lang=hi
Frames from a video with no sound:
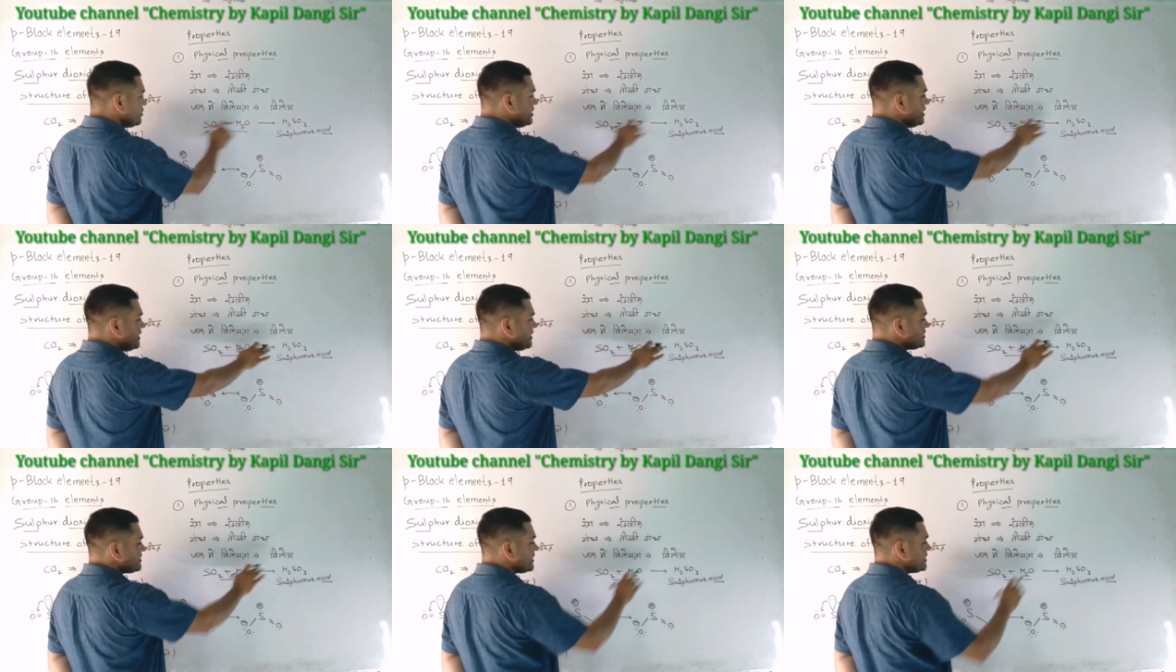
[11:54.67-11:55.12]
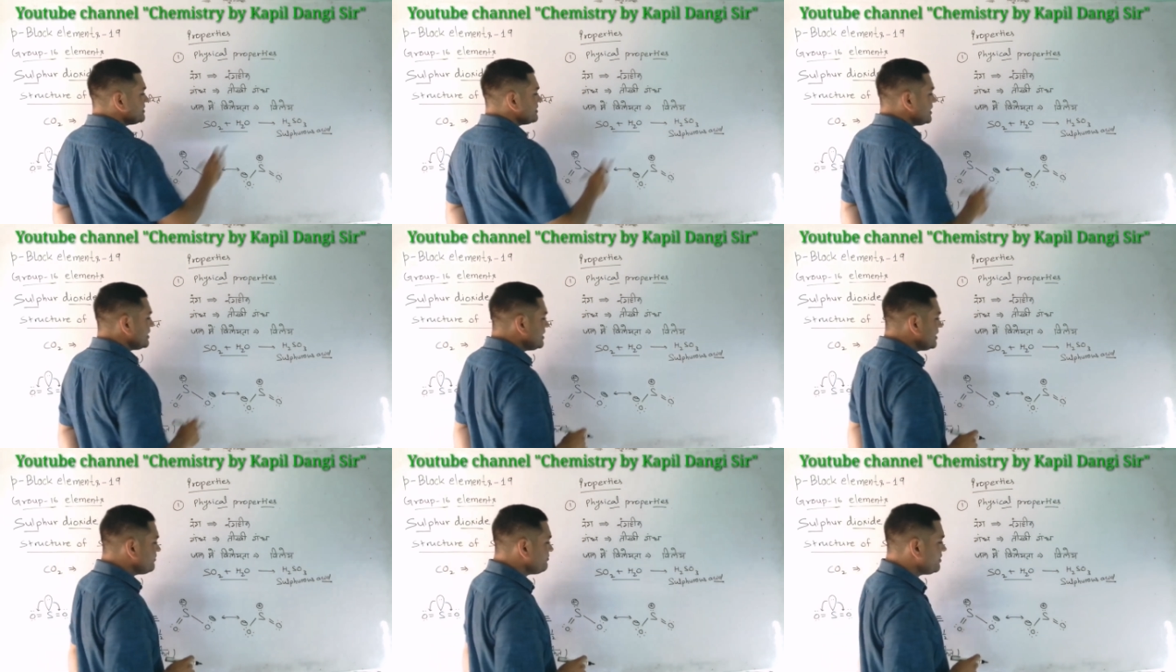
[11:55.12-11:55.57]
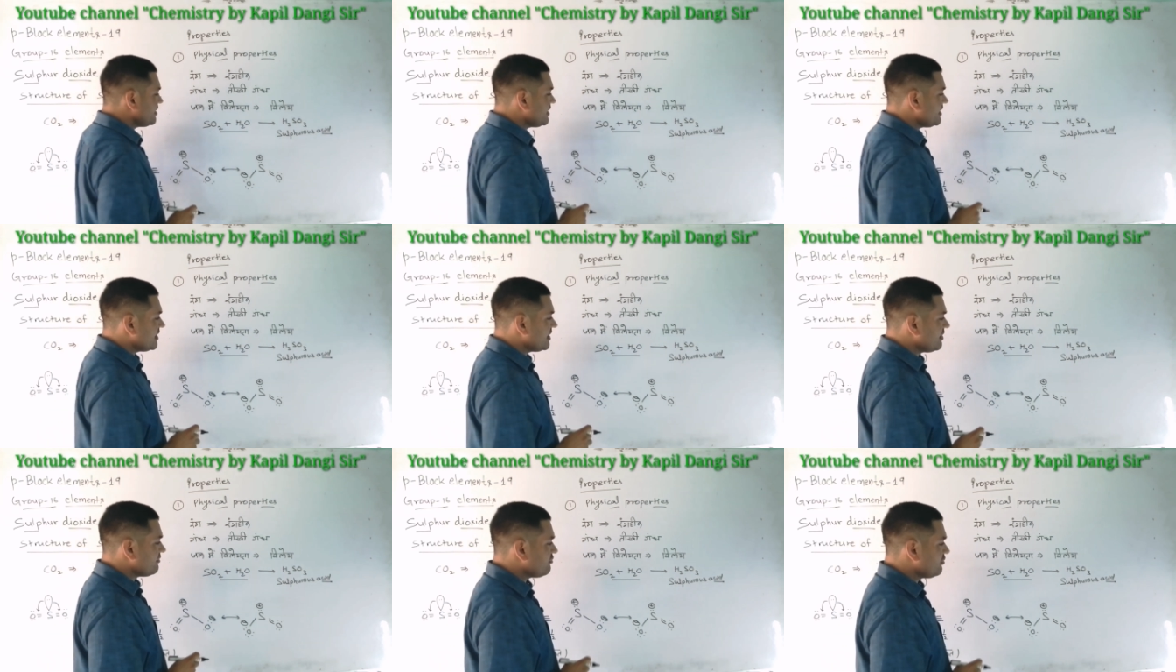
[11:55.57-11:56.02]
तो ये इसका जलीय
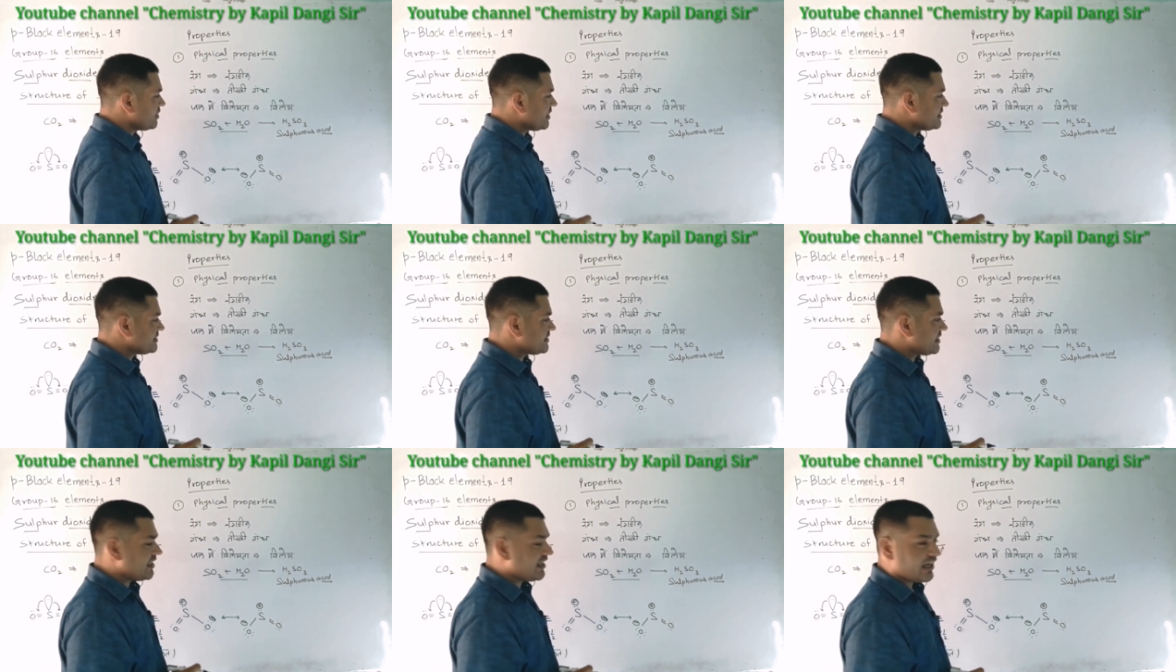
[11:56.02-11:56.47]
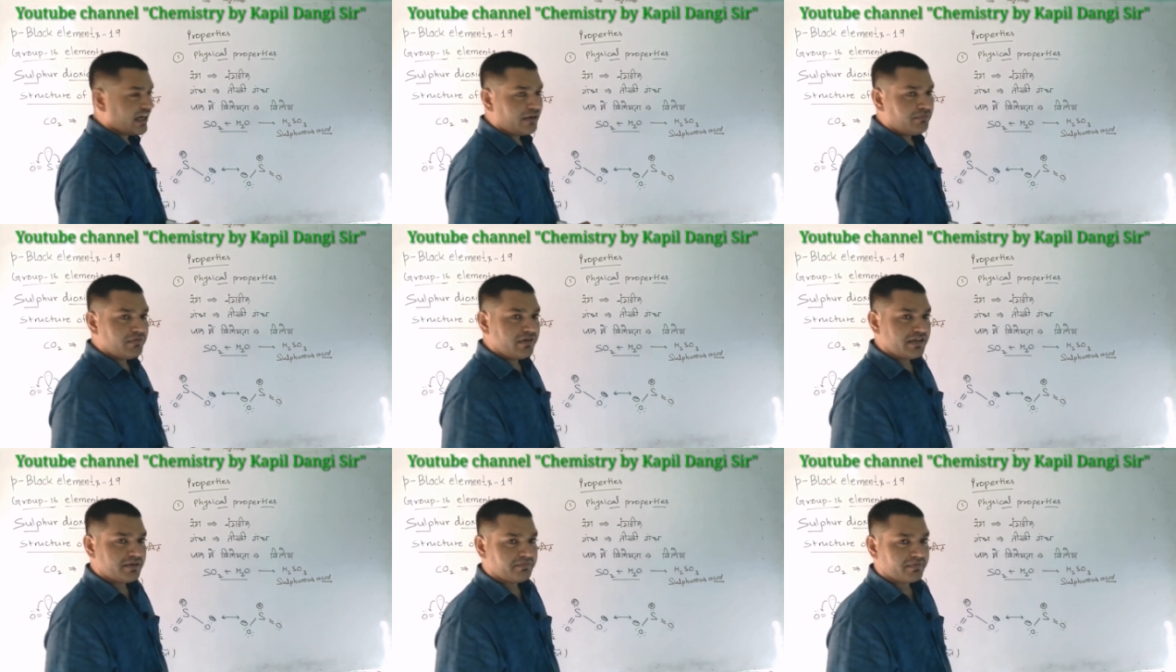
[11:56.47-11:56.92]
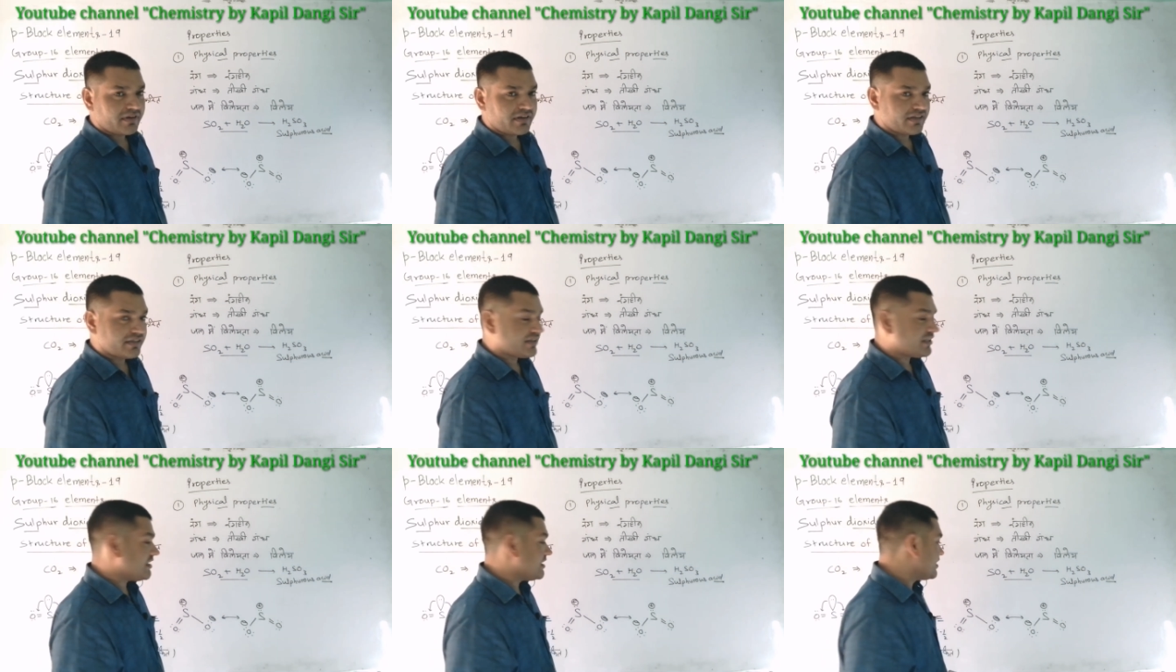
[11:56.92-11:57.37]
विलयन है वो कैसा है अम्लीय
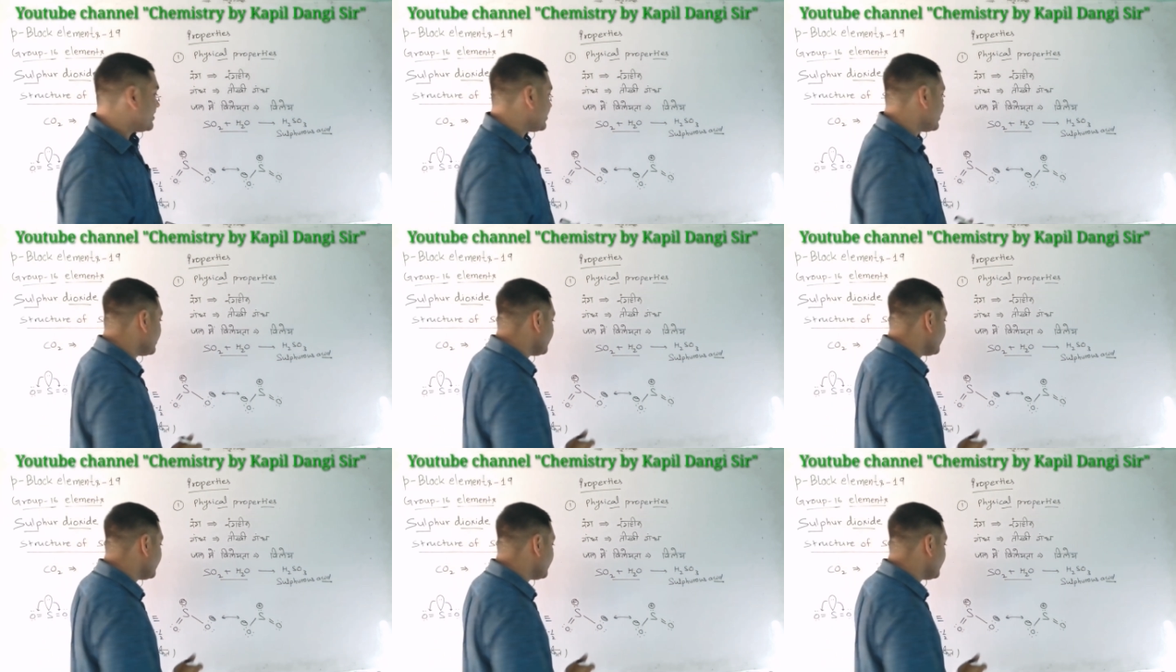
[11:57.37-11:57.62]
प्रकृति का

-*-*-

→ **Exercise prompt**
Set down every entry above again exactly, dropping each picture.

→ **Result of the task**
lang=hi
Frames from a video with no sound:
[11:54.67-11:55.12]
[11:55.12-11:55.57]
[11:55.57-11:56.02]
तो ये इसका जलीय
[11:56.02-11:56.47]
[11:56.47-11:56.92]
[11:56.92-11:57.37]
विलयन है वो कैसा है अम्लीय
[11:57.37-11:57.62]
प्रकृति का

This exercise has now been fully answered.